Smartphones are to blame.
Sony, Kaz Hirai promised a long time ago, would return to profitability. Now, for the sixth time in a row, Sony under Kaz Hirai's leadership has forecast a financial loss; but this isn't just any loss. It's a projected net loss of ¥230 billion, or $2.2 billion. Sony always expected to make a loss this financial year, but it anticipated a loss of only ¥50 billion. So what happened to quadruple that figure?
Smartphones happened, says Sony, as it cancels its dividend for the year. When Sony elected to sell off its PC division, it said it would concentrate on smartphones and tablets, but of that loss figure, a staggering ¥180 billion ($1.7 billion) can be attributed to its lackluster smartphones division. New Chief Financial Officer Kenichiro Yoshida, who only took up the post earlier this year, now has to wipe the egg off his face and see what he can do to make the figures palatable.
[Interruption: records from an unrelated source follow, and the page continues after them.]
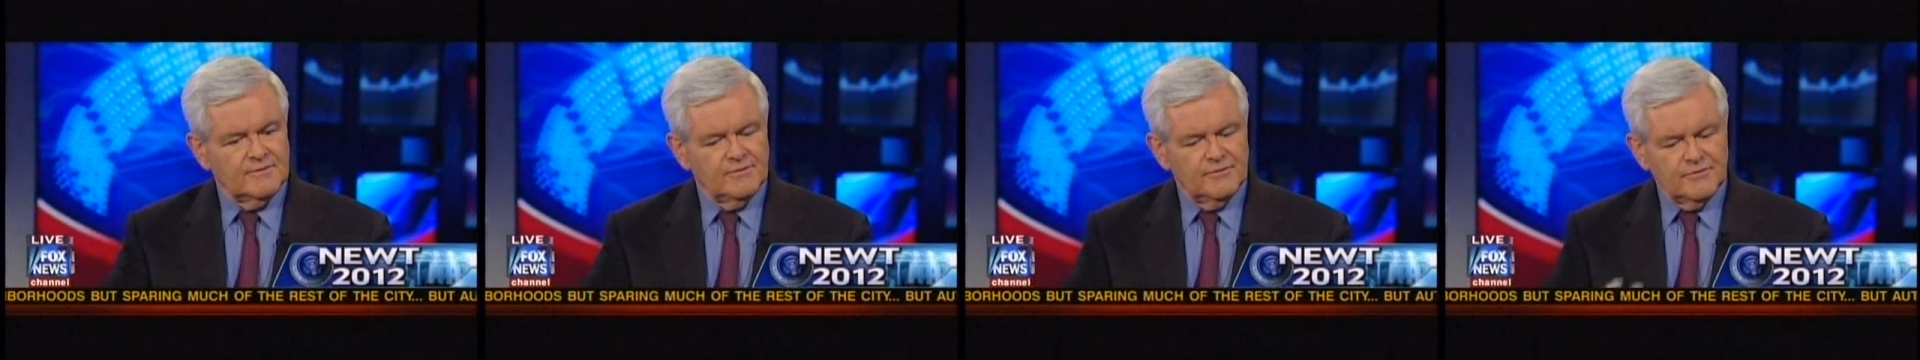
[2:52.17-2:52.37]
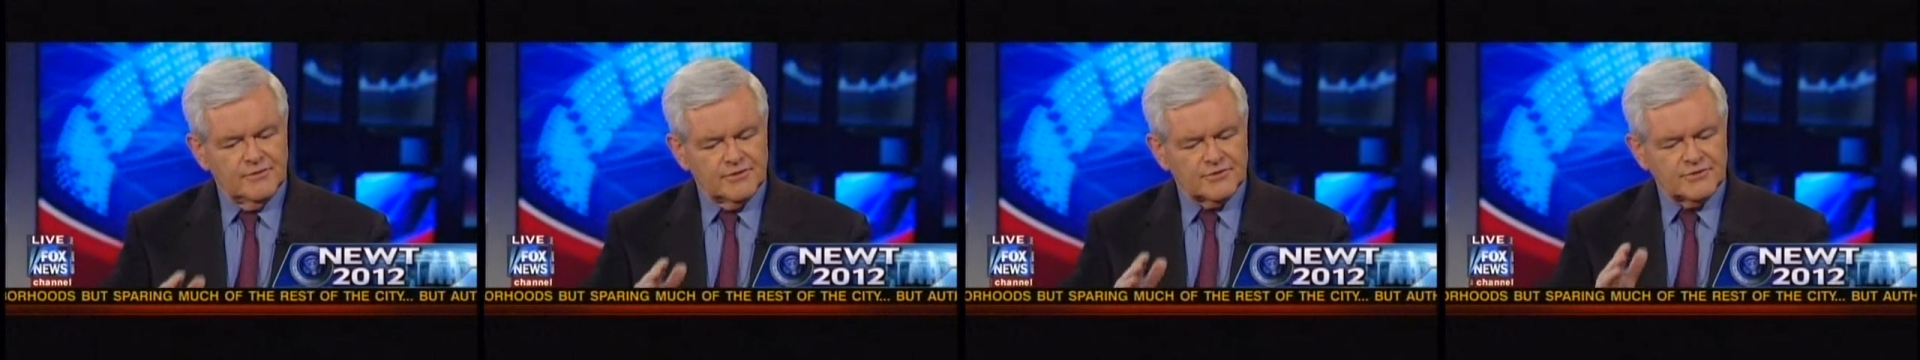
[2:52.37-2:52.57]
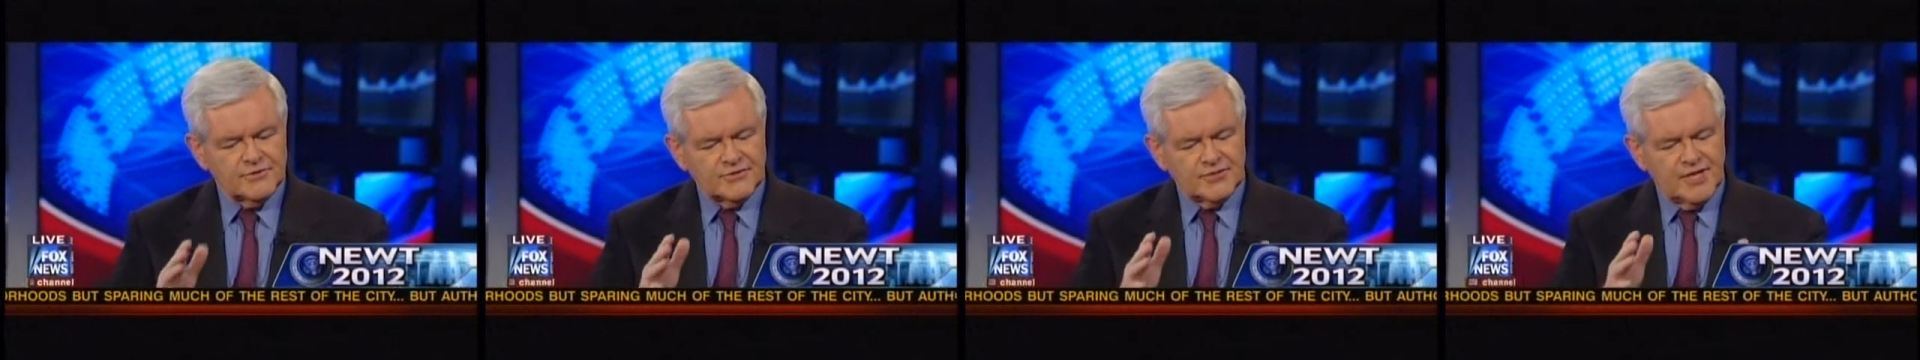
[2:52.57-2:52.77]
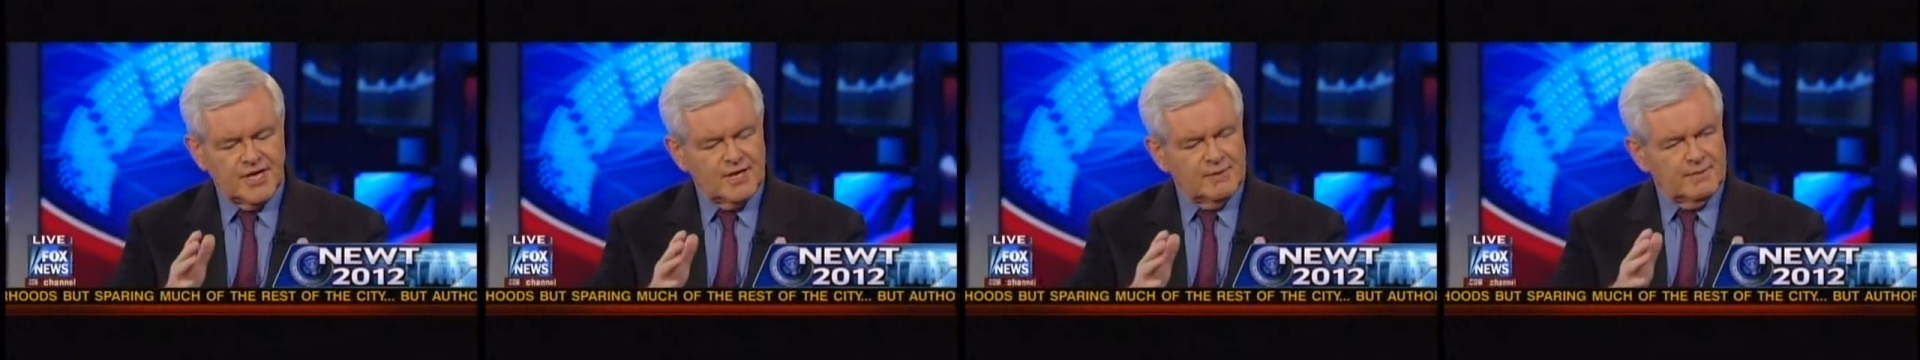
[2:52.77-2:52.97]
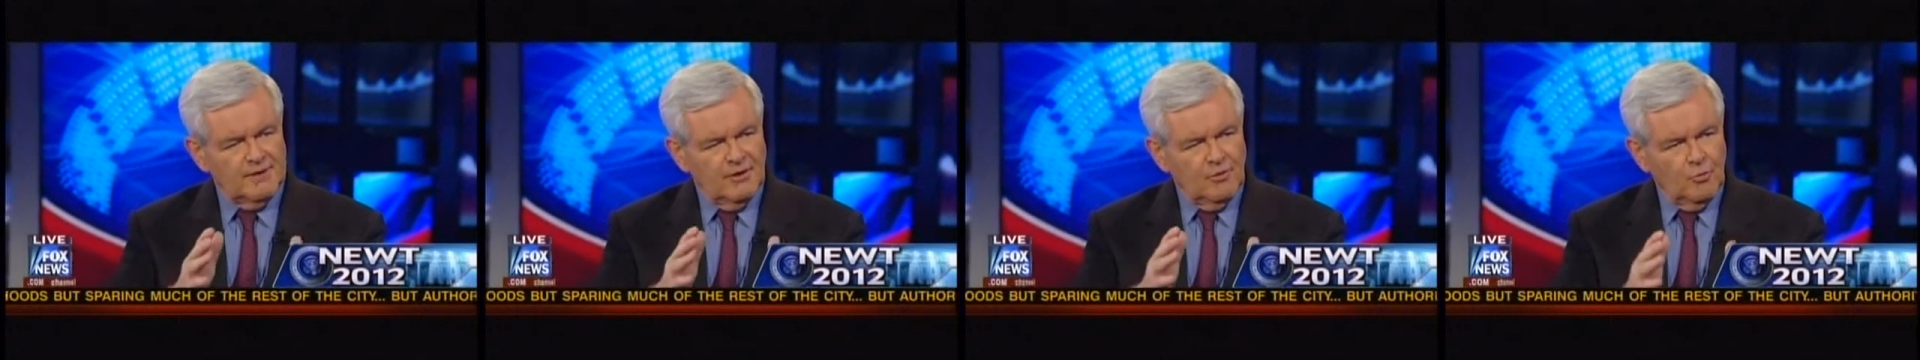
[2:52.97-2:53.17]
this is not
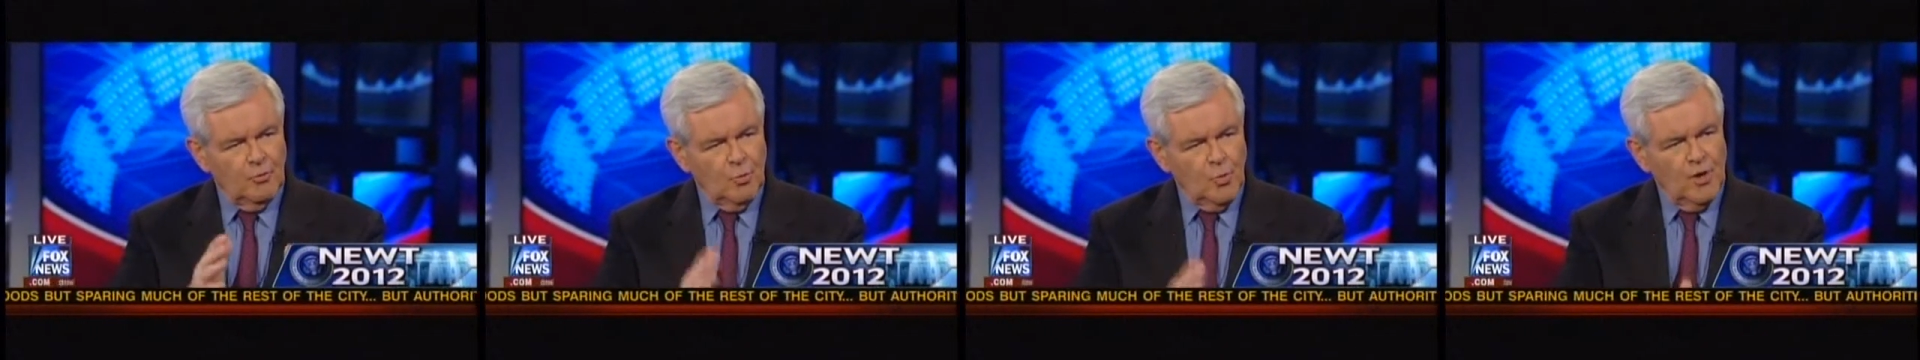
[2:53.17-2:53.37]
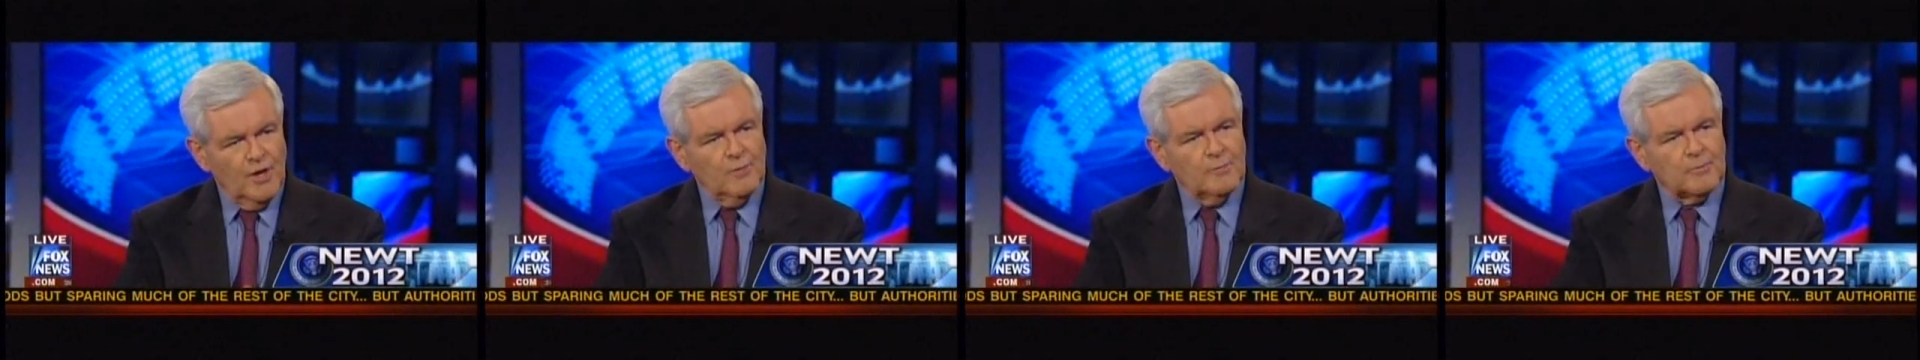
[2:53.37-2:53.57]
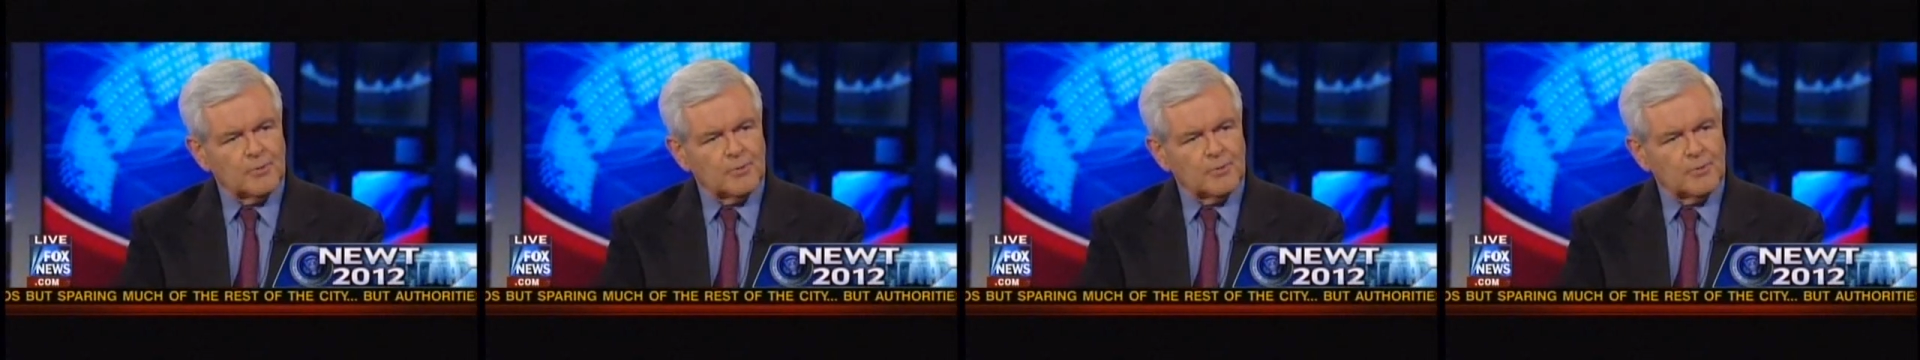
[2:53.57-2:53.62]
about one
Part of the trouble, at least in the US, is that Sony's smartphone devices are only available via T-Mobile, currently only the fourth ranking carrier in that market. In July, Yoshida warned that the smartphone division could write down losses in its mobile division this year. Projected losses of this magnitude will only strengthen the argument that Sony should drop its loss-making smartphone division like a hot brick, and stick to selling PS4s and the like.